• **Task directions**
Each line from the one that holds "(254.81 s to 255.81 s)" to the end of the records is to be retyped exactly. Pictures are not part of the copy.

[Stored data entries]
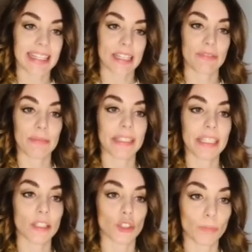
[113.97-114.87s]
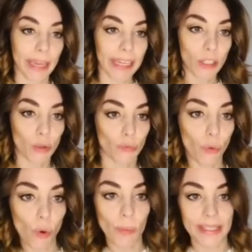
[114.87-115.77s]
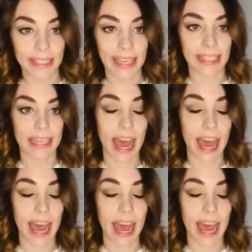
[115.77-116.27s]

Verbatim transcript: dass wir mit ihnen sprechen und worum es geht,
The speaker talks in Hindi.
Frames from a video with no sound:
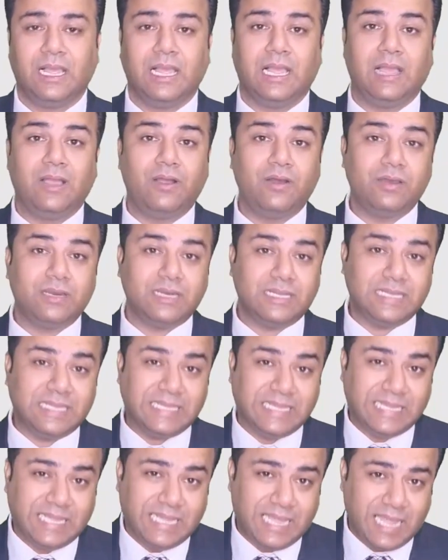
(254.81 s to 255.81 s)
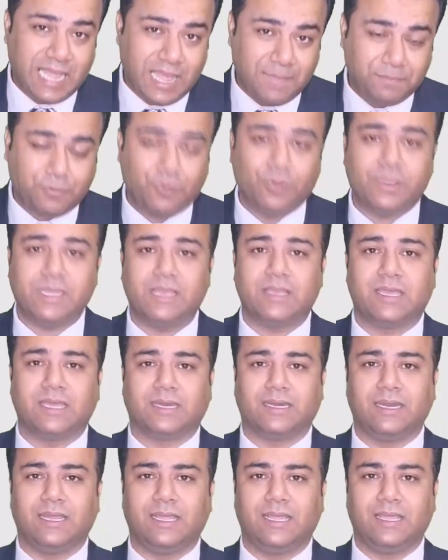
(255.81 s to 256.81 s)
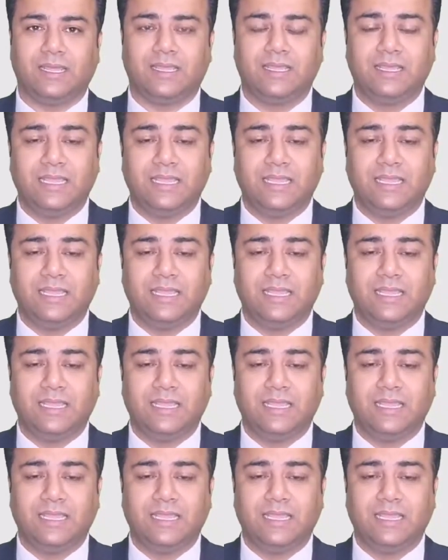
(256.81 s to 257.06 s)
और आपको क्या करना है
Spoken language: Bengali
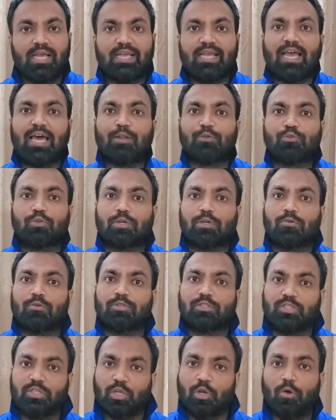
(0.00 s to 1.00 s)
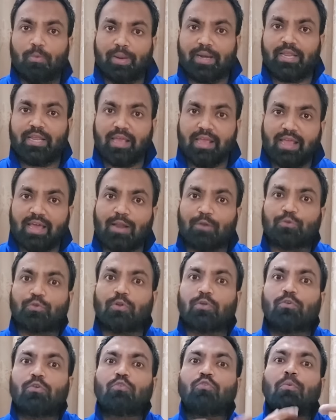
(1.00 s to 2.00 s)
এই আলোচনাগুলো ছিল মানে এই
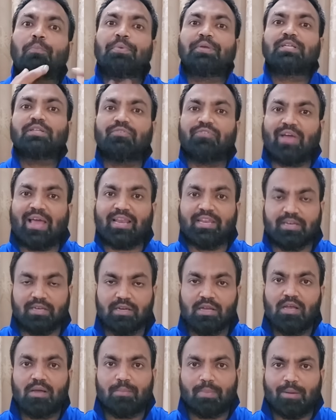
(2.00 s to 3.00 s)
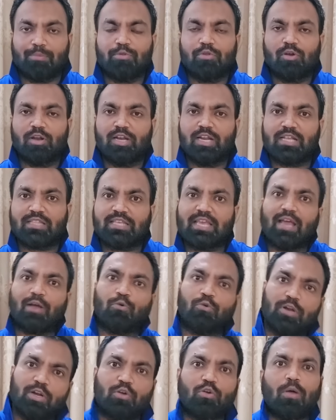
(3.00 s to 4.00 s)
আলোচনাগুলো খুব বেশি ভ্যালিড মাহমুদুল্লাহ রিয়াদকে
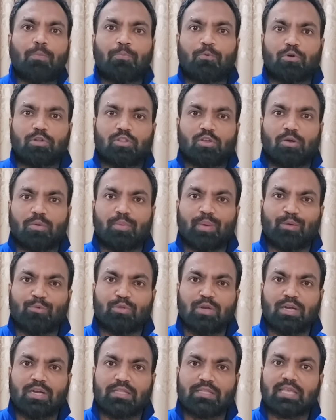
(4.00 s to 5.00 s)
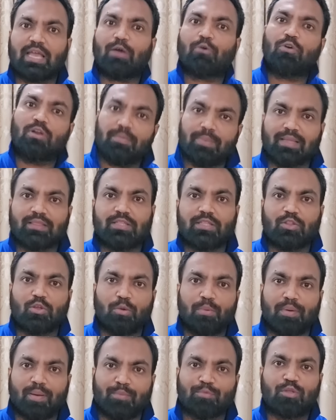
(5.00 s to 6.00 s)
এখনই ড্রপ করতে হবে মাহমুদুল্লাহ রিয়াদকে এখনই বাদ দিতে
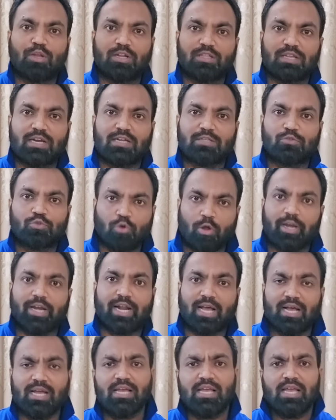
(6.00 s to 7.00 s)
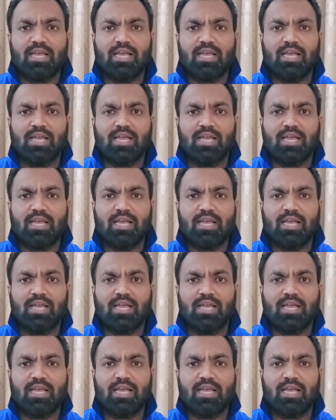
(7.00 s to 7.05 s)
হবে মাহমুদুল্লাহ রিয়াদ চলে না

• **Output for this task**
(254.81 s to 255.81 s)
(255.81 s to 256.81 s)
(256.81 s to 257.06 s)
और आपको क्या करना है
Spoken language: Bengali
(0.00 s to 1.00 s)
(1.00 s to 2.00 s)
এই আলোচনাগুলো ছিল মানে এই
(2.00 s to 3.00 s)
(3.00 s to 4.00 s)
আলোচনাগুলো খুব বেশি ভ্যালিড মাহমুদুল্লাহ রিয়াদকে
(4.00 s to 5.00 s)
(5.00 s to 6.00 s)
এখনই ড্রপ করতে হবে মাহমুদুল্লাহ রিয়াদকে এখনই বাদ দিতে
(6.00 s to 7.00 s)
(7.00 s to 7.05 s)
হবে মাহমুদুল্লাহ রিয়াদ চলে না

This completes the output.